**Stored data entries**
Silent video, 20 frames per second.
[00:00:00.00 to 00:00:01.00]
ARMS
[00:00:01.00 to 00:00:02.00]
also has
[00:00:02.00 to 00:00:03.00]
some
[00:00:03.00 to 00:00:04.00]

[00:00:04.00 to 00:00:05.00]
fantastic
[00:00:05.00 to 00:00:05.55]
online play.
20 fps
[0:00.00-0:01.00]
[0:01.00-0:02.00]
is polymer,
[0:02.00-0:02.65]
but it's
==
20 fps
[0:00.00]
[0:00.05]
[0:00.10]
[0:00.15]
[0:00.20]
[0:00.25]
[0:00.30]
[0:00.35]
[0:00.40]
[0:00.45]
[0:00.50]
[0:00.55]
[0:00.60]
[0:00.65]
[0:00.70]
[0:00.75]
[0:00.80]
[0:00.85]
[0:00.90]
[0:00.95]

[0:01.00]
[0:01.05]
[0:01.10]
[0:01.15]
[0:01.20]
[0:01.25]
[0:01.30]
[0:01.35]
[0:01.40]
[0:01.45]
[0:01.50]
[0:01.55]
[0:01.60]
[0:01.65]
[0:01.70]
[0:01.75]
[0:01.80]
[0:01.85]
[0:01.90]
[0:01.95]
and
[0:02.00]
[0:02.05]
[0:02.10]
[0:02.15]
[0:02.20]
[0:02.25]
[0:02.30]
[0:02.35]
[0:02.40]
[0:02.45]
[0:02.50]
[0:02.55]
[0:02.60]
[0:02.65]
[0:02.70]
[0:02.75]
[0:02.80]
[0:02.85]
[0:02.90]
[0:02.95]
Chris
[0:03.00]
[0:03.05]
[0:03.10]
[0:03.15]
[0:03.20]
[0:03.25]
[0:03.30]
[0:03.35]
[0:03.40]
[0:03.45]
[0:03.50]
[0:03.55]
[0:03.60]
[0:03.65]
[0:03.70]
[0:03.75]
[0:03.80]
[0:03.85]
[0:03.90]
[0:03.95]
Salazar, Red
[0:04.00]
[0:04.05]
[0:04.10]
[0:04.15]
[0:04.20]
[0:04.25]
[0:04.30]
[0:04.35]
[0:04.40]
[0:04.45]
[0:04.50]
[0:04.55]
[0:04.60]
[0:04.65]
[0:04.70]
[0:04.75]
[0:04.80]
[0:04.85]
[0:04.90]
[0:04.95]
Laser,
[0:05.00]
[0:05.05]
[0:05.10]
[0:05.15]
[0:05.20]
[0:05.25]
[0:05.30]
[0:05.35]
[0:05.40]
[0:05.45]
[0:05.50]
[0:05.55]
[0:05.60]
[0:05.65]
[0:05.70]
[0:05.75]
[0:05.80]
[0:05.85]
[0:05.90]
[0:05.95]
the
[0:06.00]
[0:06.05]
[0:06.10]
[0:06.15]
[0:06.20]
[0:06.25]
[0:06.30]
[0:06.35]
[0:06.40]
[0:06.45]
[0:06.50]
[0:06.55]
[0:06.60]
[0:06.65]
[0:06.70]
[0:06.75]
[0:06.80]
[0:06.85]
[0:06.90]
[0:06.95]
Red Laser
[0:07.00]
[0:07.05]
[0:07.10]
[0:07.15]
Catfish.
==
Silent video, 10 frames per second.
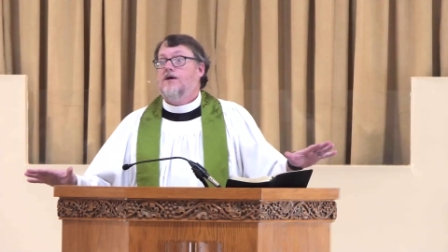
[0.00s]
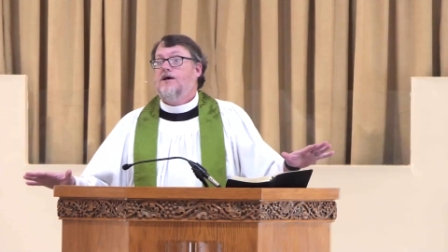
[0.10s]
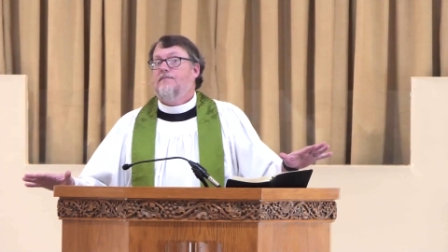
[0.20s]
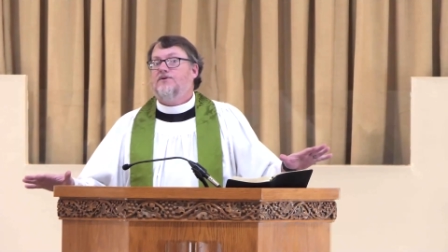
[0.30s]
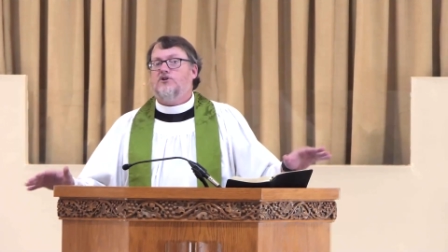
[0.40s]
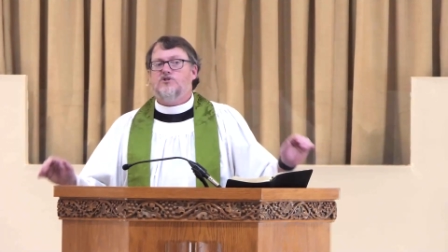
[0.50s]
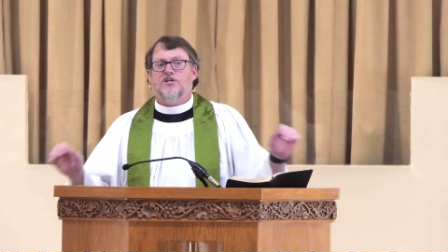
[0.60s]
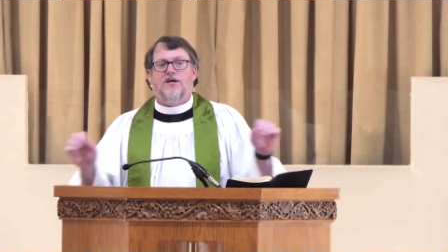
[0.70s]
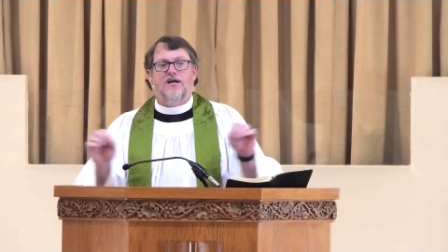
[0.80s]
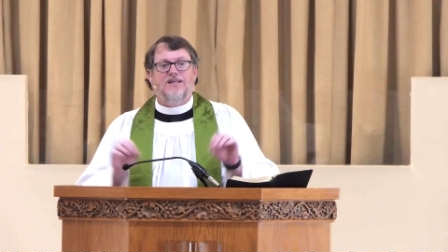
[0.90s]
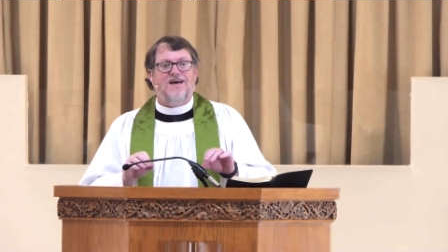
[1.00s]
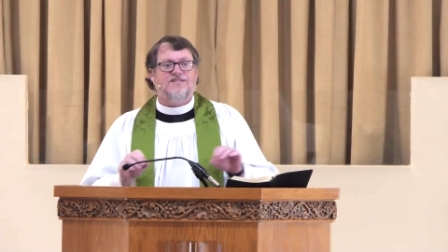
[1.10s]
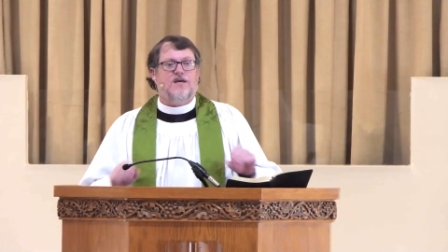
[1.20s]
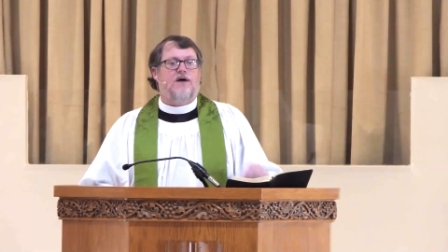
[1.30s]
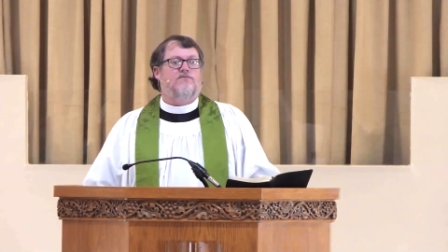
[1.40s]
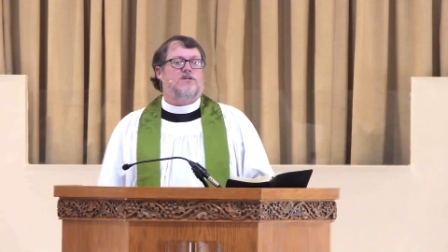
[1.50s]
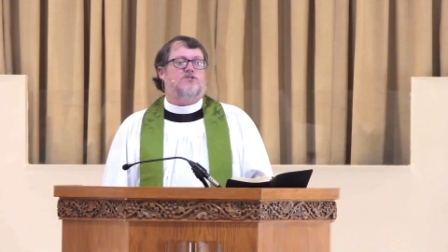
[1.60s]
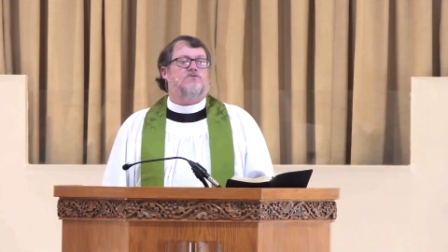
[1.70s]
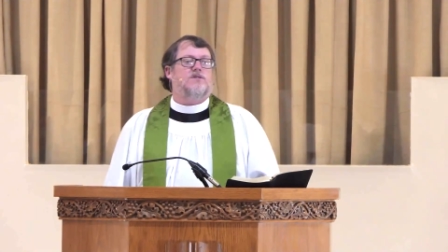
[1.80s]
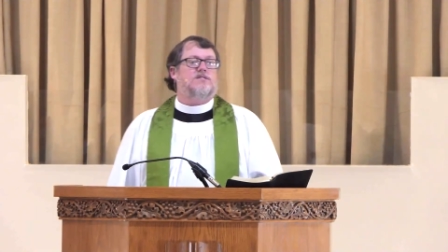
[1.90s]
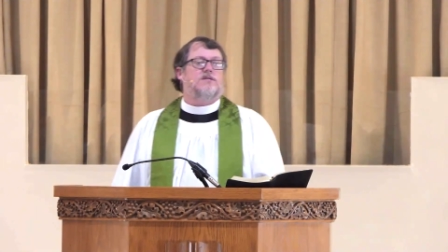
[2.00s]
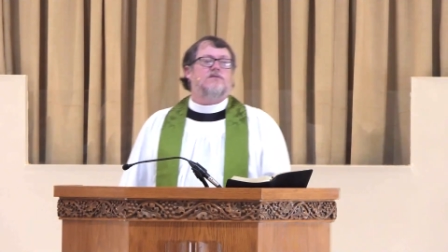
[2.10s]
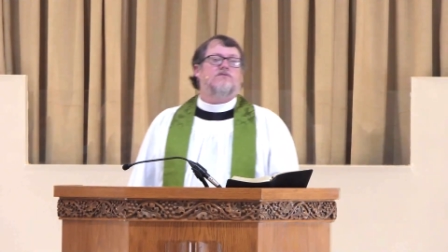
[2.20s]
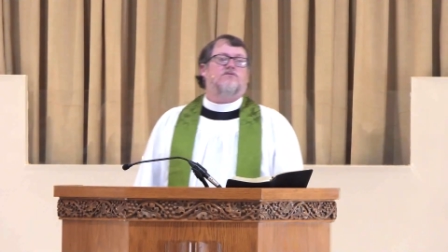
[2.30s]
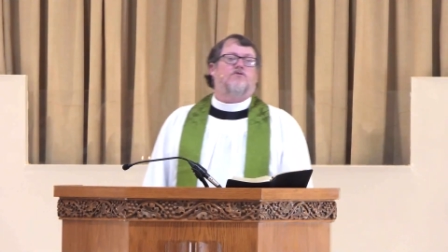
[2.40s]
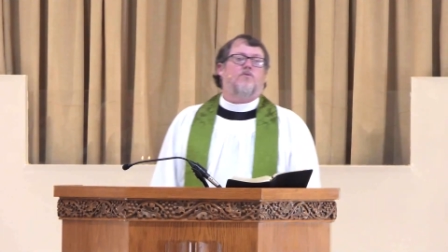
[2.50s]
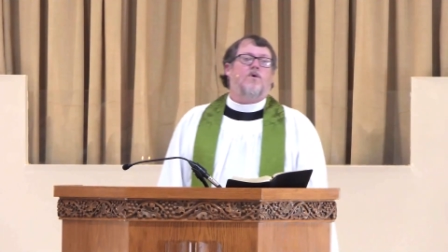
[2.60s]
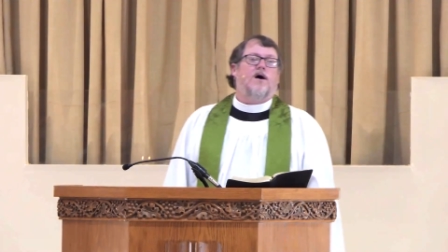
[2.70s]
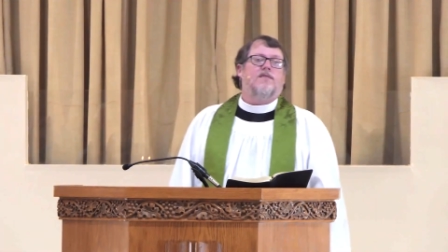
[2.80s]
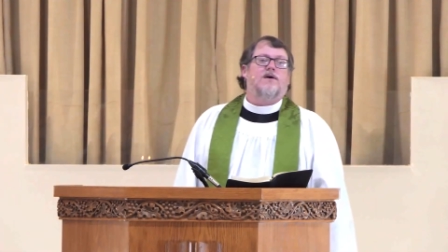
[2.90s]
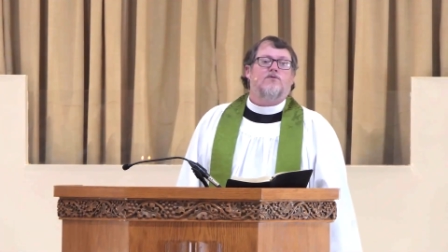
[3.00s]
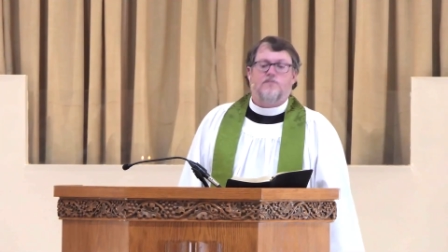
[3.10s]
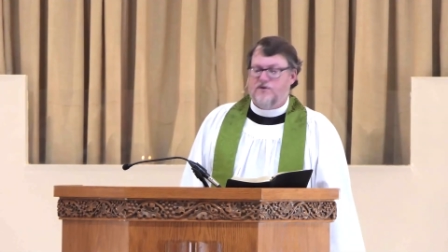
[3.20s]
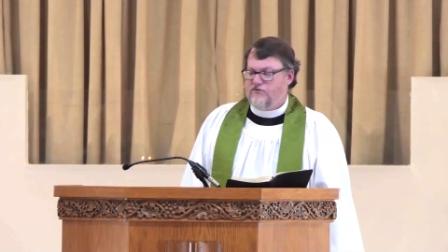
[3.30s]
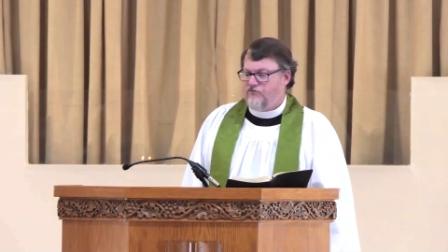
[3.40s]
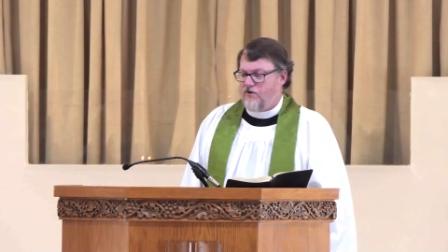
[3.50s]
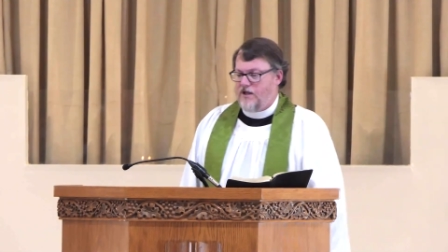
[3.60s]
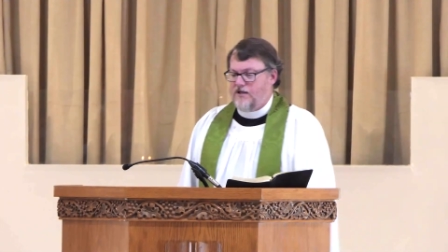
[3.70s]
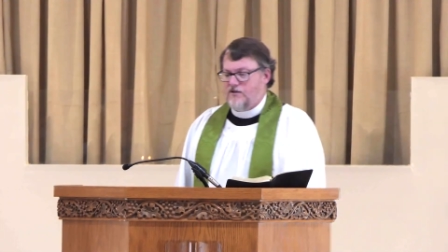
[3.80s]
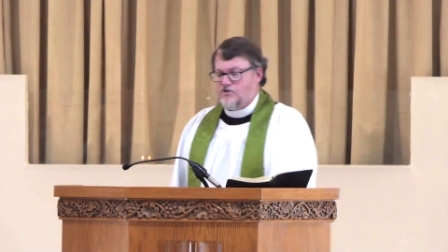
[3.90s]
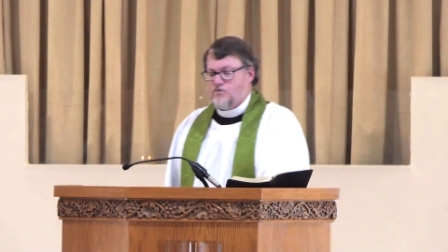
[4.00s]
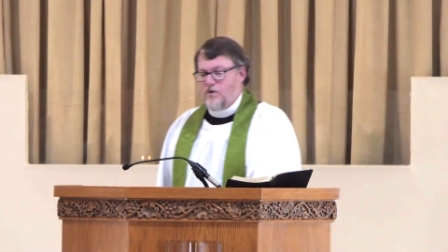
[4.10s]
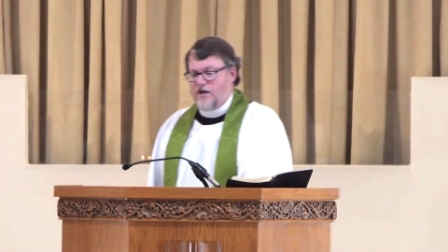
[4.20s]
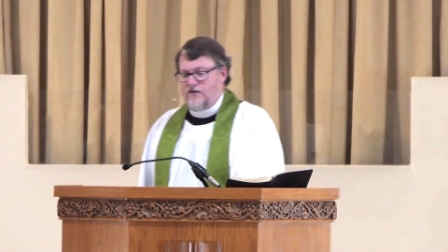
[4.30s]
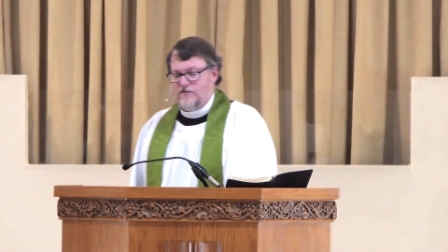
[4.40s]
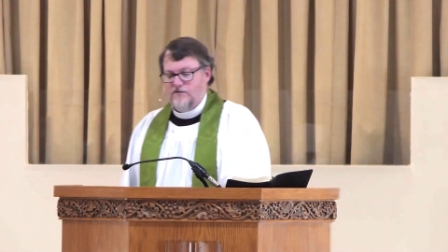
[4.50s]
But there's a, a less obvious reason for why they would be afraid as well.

**Exercise prompt**
The answer must be all the lines above that hold the word "video".

**Answer space**
Silent video, 20 frames per second.
Silent video, 10 frames per second.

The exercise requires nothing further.